Most of us are often fooled by the face expression and the words of a liar. However, one study found some similar characteristics to the liar in more than 60 countries around the world. Anything?

Knowing whether a person was lying or not tricky. Sometimes it is hard to determine whether it was fact or simply engineering a liar if said. But the researchers found several features that could be one clue lies.

After doing the test online, researchers from Texas Christian University found one of the characteristics of the smile lies. The smile that came out of a liar will look different with a sincere smile and genuine.

A professor of psychology at UCSF and author of Telling Lies, Paul Ekman is also developing a way to distinguish between real emotions with false emotion or pretending through the muscles in the face.

Through The Facial Action Coding System (FACS), the expression can be known by a person called microexpressions expression. Although fake smiles and genuine smiles using the same muscles, but the smile is sincere and truly created through the conscious brain, whereas a fake smile does not.

For example, zygomaticus major muscle are equally attractive on the cheek to smile at people, be it real or fake smile. But in those with a sincere smile, part of the brain that controls emotions also improve the working muscles and orbicularis oculi pars orbitalis.
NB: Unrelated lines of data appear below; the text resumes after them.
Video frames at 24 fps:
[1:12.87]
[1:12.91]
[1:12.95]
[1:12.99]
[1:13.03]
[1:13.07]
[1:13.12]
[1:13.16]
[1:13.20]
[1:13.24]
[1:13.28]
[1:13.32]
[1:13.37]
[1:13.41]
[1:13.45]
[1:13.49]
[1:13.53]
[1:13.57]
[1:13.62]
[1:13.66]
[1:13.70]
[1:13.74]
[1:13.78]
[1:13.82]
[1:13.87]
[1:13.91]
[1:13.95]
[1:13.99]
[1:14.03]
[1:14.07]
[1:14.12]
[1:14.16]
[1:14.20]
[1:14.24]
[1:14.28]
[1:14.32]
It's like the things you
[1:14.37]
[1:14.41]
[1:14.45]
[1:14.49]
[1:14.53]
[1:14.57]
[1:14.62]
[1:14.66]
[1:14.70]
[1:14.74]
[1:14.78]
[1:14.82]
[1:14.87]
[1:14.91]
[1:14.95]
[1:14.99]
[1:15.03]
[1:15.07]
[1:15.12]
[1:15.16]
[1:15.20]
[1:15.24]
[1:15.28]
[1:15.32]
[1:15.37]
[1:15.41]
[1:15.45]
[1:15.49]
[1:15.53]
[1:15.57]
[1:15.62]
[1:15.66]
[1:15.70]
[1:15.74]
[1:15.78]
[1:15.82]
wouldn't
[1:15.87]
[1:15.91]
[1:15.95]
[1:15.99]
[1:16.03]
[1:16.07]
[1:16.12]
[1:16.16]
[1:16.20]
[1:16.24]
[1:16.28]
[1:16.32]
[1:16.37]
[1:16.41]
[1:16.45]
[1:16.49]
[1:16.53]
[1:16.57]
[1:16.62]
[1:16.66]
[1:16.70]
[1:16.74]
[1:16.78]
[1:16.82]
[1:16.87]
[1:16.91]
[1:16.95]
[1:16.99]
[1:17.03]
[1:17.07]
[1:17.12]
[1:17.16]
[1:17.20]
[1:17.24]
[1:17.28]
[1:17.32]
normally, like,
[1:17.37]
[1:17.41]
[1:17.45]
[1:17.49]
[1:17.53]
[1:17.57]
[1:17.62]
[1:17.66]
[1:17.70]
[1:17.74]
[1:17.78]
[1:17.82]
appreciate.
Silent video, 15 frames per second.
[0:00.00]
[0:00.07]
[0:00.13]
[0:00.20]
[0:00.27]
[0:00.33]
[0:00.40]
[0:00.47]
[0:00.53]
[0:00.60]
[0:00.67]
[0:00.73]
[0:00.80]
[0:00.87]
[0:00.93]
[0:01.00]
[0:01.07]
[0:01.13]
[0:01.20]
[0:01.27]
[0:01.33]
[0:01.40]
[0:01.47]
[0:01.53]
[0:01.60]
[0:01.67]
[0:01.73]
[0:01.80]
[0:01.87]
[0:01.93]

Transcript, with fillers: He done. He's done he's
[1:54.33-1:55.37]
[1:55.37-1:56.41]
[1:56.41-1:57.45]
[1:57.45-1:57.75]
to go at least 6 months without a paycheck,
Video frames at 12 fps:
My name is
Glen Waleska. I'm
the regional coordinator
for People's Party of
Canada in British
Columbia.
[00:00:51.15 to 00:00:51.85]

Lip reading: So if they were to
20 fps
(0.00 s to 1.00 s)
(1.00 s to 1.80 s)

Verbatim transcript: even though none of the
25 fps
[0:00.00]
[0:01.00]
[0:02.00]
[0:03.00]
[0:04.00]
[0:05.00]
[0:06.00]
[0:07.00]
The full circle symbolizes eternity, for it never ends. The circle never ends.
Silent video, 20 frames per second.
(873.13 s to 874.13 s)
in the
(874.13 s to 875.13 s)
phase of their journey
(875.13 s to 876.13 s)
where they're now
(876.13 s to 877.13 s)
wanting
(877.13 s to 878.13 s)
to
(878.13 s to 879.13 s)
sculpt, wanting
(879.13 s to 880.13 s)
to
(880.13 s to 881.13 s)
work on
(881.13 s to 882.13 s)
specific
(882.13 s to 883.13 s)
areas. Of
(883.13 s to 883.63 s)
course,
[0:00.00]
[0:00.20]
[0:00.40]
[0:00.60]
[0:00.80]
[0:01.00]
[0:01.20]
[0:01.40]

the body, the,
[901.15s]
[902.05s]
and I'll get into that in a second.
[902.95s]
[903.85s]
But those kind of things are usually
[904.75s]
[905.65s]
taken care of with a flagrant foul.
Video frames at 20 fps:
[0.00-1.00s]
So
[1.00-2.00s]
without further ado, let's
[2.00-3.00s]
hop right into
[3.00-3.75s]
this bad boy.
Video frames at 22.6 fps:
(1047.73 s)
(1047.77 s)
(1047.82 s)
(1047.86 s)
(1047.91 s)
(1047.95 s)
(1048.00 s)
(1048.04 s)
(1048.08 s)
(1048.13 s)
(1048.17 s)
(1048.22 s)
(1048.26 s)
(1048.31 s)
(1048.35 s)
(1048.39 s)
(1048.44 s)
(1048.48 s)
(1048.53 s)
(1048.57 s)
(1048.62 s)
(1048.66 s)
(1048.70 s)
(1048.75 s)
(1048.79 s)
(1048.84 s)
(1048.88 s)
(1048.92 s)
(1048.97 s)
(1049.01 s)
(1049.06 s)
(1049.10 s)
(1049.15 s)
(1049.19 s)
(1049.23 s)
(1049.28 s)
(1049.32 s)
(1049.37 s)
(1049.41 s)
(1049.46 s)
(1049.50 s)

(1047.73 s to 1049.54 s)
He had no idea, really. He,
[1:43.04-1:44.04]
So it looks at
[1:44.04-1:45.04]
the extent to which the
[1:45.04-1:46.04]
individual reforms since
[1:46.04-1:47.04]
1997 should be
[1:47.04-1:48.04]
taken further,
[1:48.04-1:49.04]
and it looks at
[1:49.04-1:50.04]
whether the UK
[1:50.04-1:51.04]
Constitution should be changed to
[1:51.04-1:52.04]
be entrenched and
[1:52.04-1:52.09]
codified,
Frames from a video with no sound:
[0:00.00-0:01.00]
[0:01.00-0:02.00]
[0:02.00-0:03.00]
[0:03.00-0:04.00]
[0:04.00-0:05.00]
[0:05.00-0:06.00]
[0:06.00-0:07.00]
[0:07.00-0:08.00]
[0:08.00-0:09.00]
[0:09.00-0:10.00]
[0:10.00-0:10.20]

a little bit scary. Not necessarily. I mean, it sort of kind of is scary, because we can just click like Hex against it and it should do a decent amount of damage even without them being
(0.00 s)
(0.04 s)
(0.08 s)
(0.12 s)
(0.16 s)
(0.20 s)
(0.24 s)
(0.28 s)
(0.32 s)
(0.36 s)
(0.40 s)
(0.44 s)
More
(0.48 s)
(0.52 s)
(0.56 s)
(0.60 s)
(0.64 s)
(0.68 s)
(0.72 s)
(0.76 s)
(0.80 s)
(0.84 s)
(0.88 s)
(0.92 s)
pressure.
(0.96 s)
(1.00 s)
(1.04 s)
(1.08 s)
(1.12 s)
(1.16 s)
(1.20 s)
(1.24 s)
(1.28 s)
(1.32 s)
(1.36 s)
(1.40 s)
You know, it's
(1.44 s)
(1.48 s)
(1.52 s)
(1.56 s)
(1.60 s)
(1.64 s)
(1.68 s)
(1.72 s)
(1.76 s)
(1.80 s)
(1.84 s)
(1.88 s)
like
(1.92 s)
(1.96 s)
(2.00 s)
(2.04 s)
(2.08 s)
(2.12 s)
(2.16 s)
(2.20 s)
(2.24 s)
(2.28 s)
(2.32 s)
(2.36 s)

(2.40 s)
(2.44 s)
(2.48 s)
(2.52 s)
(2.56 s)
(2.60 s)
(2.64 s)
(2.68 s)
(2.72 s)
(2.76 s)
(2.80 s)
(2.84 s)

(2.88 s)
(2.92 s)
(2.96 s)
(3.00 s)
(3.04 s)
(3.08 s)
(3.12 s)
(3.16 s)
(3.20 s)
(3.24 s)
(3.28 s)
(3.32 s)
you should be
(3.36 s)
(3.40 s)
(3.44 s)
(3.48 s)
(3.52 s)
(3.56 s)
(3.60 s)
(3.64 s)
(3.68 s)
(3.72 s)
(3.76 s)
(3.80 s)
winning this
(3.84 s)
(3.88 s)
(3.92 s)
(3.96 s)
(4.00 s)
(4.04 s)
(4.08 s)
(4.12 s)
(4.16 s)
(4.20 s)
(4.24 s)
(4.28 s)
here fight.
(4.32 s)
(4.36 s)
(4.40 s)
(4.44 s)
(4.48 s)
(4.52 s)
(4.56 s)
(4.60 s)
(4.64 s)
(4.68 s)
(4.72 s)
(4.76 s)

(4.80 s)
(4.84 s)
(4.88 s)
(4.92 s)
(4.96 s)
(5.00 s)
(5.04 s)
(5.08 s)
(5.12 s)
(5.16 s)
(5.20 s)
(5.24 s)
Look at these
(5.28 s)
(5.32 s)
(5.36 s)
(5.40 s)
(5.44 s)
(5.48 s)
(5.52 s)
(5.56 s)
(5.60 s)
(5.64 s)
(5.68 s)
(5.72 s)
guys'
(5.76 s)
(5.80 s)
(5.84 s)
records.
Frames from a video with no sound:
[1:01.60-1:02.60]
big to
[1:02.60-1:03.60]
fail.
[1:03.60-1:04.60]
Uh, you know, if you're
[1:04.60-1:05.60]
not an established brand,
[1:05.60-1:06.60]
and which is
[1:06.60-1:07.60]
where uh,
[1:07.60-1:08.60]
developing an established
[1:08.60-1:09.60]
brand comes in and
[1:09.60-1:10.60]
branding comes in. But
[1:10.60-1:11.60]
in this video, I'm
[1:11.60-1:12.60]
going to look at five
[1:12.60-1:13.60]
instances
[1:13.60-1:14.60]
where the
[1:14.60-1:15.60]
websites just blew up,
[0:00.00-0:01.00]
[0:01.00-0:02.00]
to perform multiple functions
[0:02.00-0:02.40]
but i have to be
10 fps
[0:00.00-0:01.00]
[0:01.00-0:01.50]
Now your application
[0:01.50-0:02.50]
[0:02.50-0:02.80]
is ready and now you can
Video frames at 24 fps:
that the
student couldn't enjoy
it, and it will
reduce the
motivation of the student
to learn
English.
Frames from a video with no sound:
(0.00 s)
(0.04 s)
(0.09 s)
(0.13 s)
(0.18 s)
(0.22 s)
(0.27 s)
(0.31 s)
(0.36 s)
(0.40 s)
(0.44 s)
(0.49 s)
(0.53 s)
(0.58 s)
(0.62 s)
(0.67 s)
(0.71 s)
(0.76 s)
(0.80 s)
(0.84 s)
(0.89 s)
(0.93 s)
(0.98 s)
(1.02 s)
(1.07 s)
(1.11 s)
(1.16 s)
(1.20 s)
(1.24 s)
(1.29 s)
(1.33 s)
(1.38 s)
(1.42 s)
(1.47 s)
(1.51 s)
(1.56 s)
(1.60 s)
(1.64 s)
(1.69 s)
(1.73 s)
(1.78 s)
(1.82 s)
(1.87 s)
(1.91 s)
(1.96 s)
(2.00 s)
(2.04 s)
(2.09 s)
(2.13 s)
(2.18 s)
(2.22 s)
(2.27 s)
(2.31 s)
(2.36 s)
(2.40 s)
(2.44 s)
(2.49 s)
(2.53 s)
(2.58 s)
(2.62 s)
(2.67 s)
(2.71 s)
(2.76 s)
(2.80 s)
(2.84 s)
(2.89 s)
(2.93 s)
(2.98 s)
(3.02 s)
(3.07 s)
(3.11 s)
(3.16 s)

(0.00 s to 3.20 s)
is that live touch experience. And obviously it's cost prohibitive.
Muscles are not only attractive to the cheek, but also eyebrows.

“The key is to see the folds of the eyelids and eyebrows when he smiled. People who smile sincerely and truly have a decreasing area of folds and eyebrows are slightly curved down. It’s hard to guess if the expression is not an expert,” says psychologist from UC Santa Barbara, Bella DePaulo as quoted Yourtango, Thursday (24/9/2009).

Liars also recognizable through his body movements. Based on the Journal of Accounting is made by Joseph Wells of the Association of Certified Fraud Examiners, liar usually more words and a show of anxiety. Even according to Joseph, a liar usually shut her mouth when lying.

According to researchers at the University of Texas, a liar as well as more complaints, often alternating choice of words, and tend to use third-person reference than himself. They also put out negative emotions such as anger, frustration or fear.

In a study published in Neuroreport, lie had nothing to do with time. The study says that someone has lied since the age of 4 or 5 years. So when he started lying small amount likely will be a liar, too.